Hage et al., from the Saint George Hospital University Medical Center, Beirut, Lebanon report a case of recurrent PRES with cerebellar involvement associated with noncommunicating hydrocephalus in a 2-year-old child with renal failure on peritoneal dialysis after receiving Etoposide for macrophage activation syndrome 9).
2016
Quarante et al report 2 new pediatric cases of posterior reversible encephalopathy syndrome (PRES) that developed after surgical resection of a posterior fossa tumor. Appropriate management includes supportive measures, antihypertensive agents, and antiepileptic drugs, if needed.
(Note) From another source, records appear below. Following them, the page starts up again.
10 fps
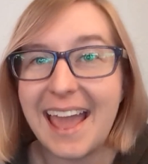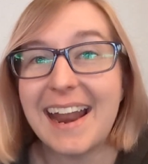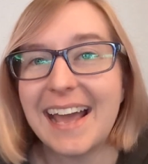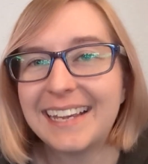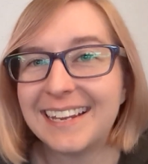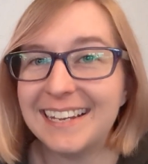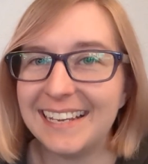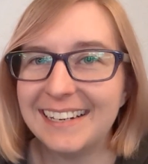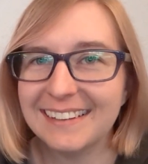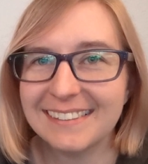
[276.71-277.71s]
And I can
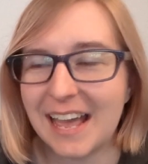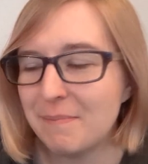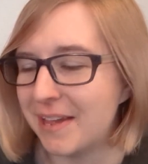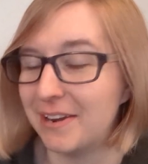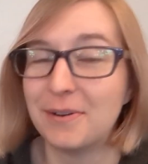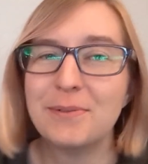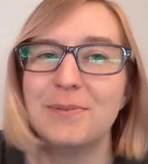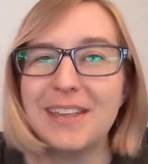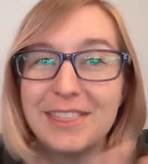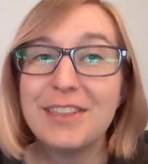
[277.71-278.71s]
eat a lemon
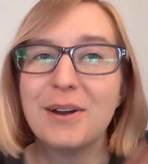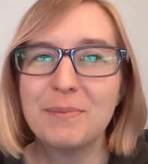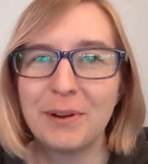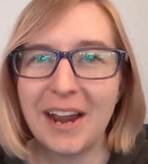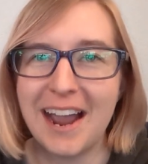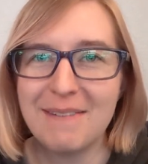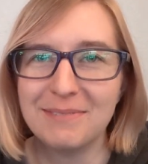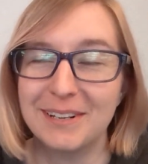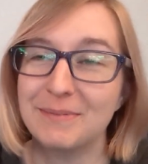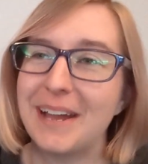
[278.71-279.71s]
with no
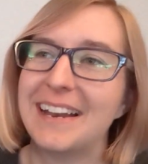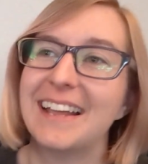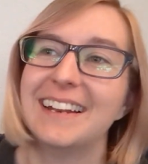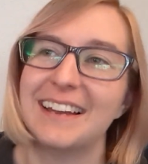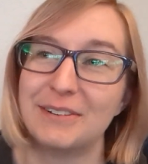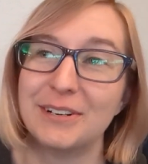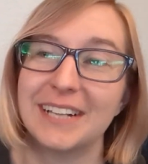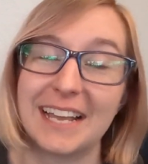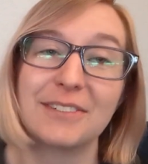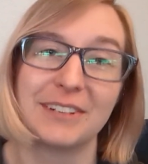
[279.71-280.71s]
problem. And then we were
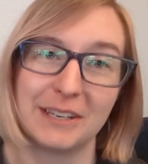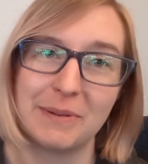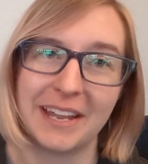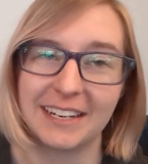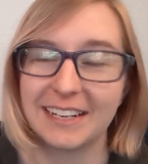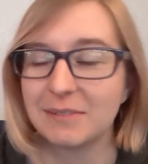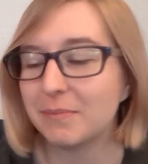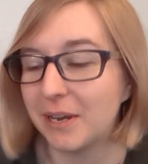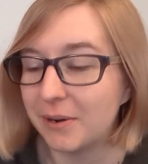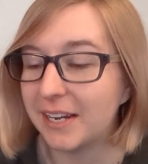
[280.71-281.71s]
like really panicking.
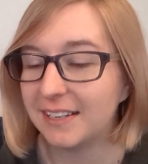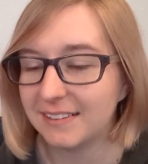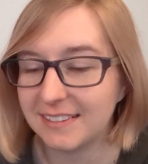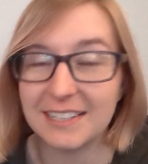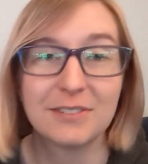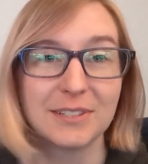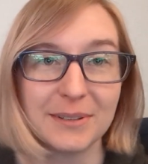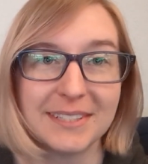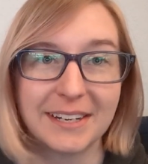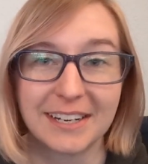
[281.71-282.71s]
But anyway, test result
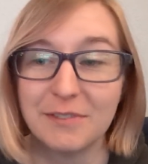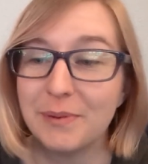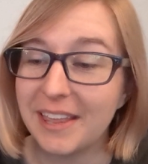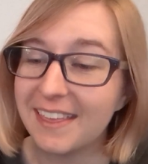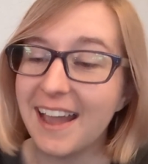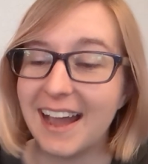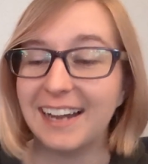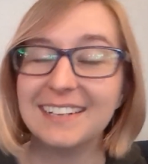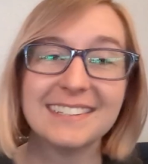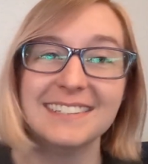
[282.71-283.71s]
was negative. But I
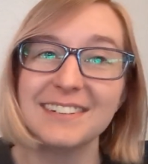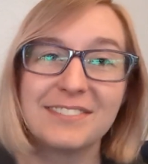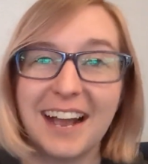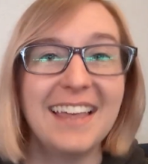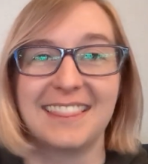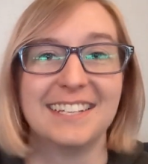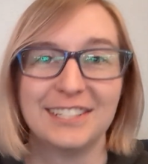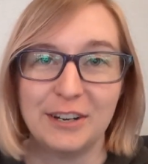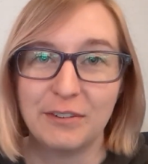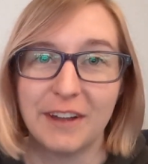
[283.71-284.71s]
thought, since I've got
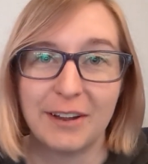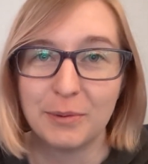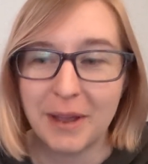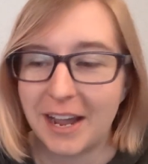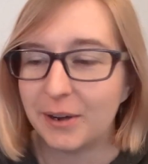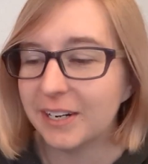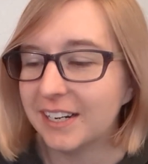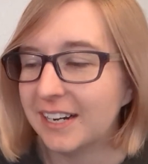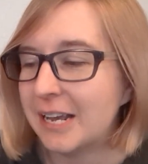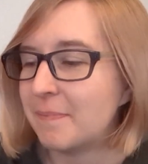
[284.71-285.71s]
this newfound power,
Full recovery is the most likely outcome in line with previous articles 10).
2015
Sorour et al. report the first case of PRES after resection of a giant vestibular schwannoma in an adult patient. This 57-year-old female patient underwent a retrosigmoid approach for total resection of her left-sided giant tumor. On the second postoperative day, she developed the classic clinical and radiologic characteristics of PRES. She was treated aggressively with antihypertensive and anticonvulsant medications and showed complete recovery without sequelae. Conclusion PRES is a potential yet rare complication of surgeries to posterior fossa tumors that are compressing the brainstem. Rapid diagnosis and aggressive management are essential for achieving the best outcome 11).